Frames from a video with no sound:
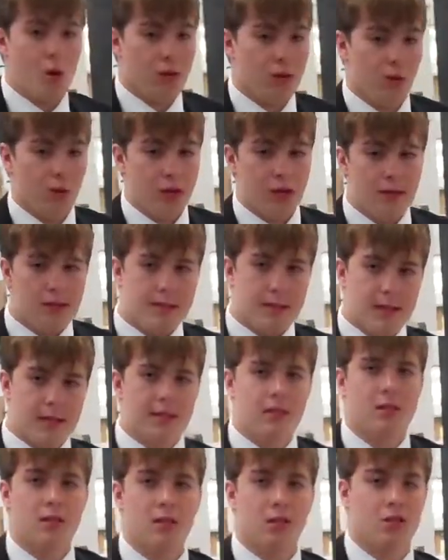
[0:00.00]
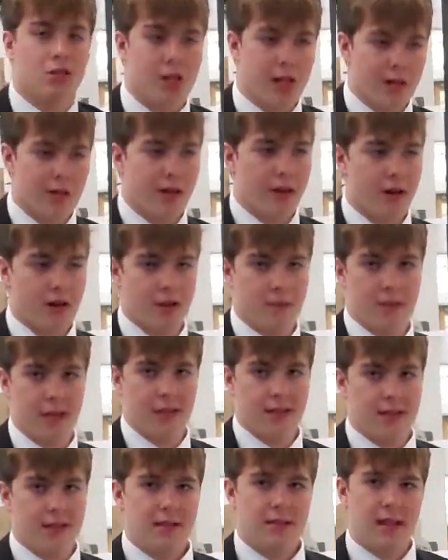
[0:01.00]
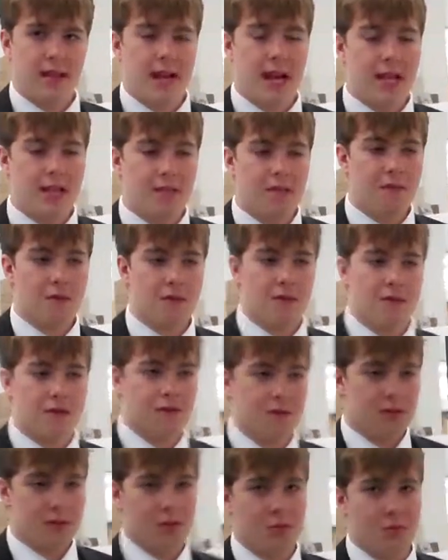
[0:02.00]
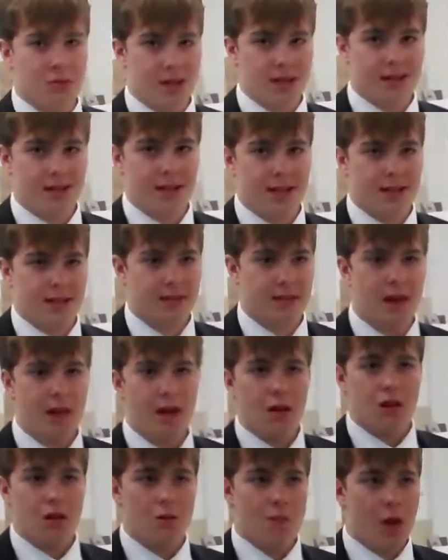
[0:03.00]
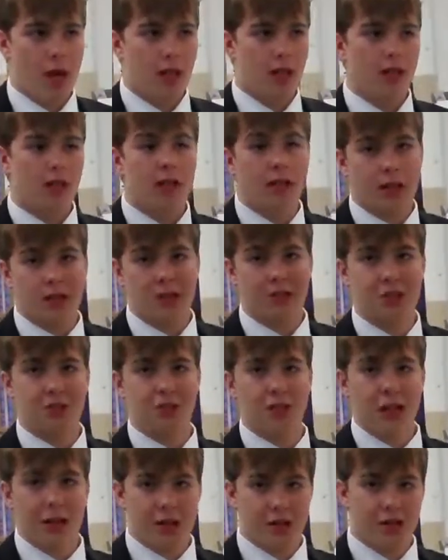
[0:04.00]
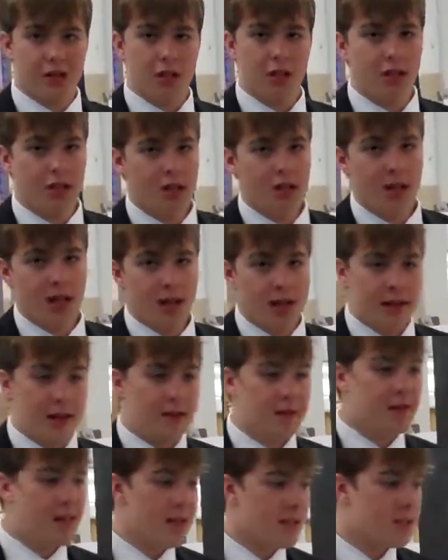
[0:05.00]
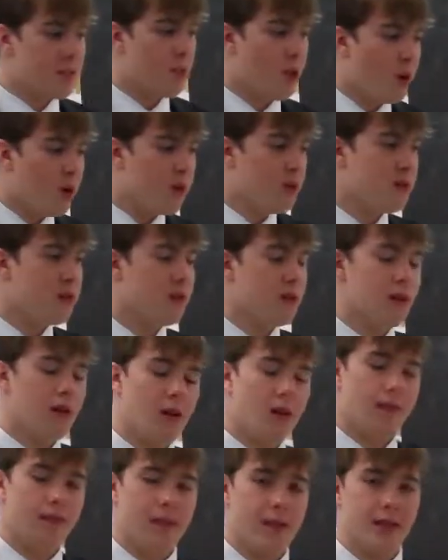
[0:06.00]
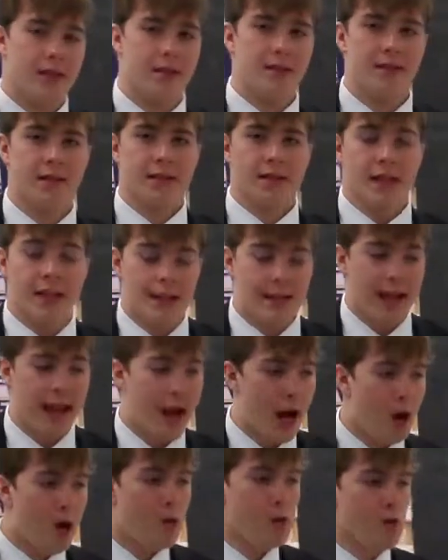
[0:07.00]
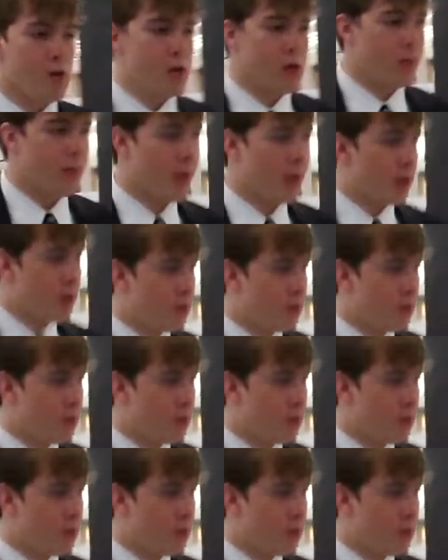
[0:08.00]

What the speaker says: when the wheel spins, the generator spins, and henceforth through this process, you're making electrical energy. Now the next part of this is, how am I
______________________________
▶ _Problem to solve_: Write out all of the data above exactly, without any of its pictures.

▶ _Output of the exercise_:
Frames from a video with no sound:
[0:00.00]
[0:01.00]
[0:02.00]
[0:03.00]
[0:04.00]
[0:05.00]
[0:06.00]
[0:07.00]
[0:08.00]

What the speaker says: when the wheel spins, the generator spins, and henceforth through this process, you're making electrical energy. Now the next part of this is, how am I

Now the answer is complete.